──────── AVAILABLE RECORDS

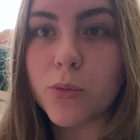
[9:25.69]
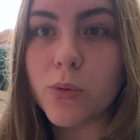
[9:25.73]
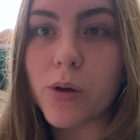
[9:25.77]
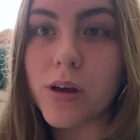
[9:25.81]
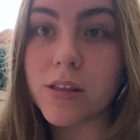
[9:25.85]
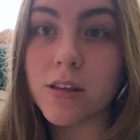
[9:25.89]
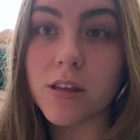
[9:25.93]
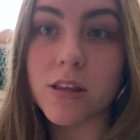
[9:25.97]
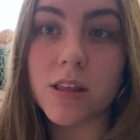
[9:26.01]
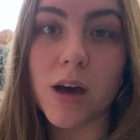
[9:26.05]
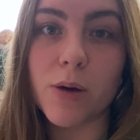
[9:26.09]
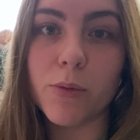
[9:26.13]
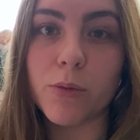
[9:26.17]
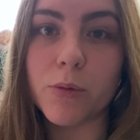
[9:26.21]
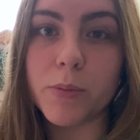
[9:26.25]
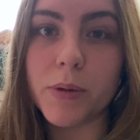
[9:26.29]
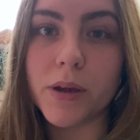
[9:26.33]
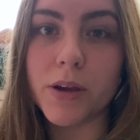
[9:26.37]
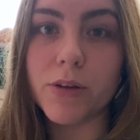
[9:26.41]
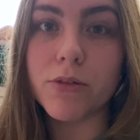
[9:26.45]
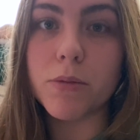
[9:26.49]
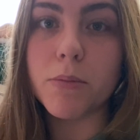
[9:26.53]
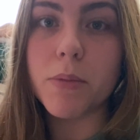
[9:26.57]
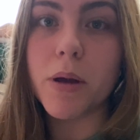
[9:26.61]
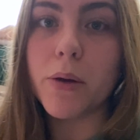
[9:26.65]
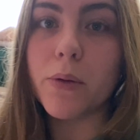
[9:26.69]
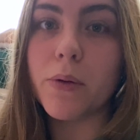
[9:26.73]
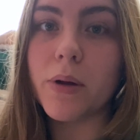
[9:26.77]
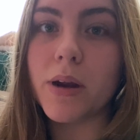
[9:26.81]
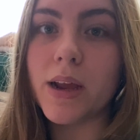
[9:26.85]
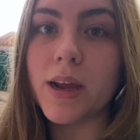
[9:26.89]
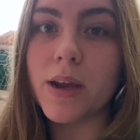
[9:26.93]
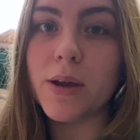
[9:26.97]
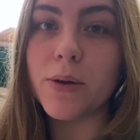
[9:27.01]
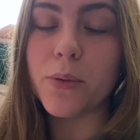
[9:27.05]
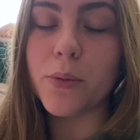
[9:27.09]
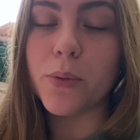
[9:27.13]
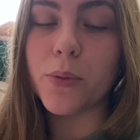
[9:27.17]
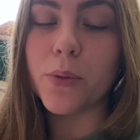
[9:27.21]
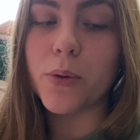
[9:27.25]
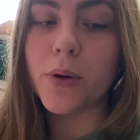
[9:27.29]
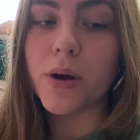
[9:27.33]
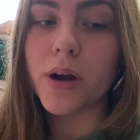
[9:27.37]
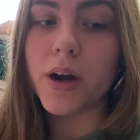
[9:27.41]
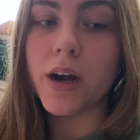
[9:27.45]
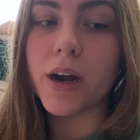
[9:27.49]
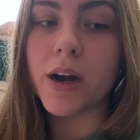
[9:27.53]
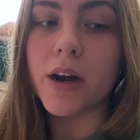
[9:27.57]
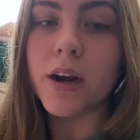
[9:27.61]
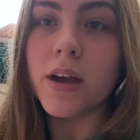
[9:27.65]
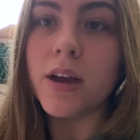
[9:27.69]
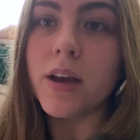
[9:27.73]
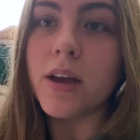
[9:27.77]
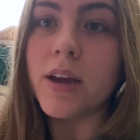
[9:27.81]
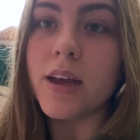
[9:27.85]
whether that will be remotely or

────────────────

### [TO DO]
Print all of the records shown above exactly, leaving out each picture.

### [RESPONSE FOR THIS EXERCISE]
[9:25.69]
[9:25.73]
[9:25.77]
[9:25.81]
[9:25.85]
[9:25.89]
[9:25.93]
[9:25.97]
[9:26.01]
[9:26.05]
[9:26.09]
[9:26.13]
[9:26.17]
[9:26.21]
[9:26.25]
[9:26.29]
[9:26.33]
[9:26.37]
[9:26.41]
[9:26.45]
[9:26.49]
[9:26.53]
[9:26.57]
[9:26.61]
[9:26.65]
[9:26.69]
[9:26.73]
[9:26.77]
[9:26.81]
[9:26.85]
[9:26.89]
[9:26.93]
[9:26.97]
[9:27.01]
[9:27.05]
[9:27.09]
[9:27.13]
[9:27.17]
[9:27.21]
[9:27.25]
[9:27.29]
[9:27.33]
[9:27.37]
[9:27.41]
[9:27.45]
[9:27.49]
[9:27.53]
[9:27.57]
[9:27.61]
[9:27.65]
[9:27.69]
[9:27.73]
[9:27.77]
[9:27.81]
[9:27.85]
whether that will be remotely or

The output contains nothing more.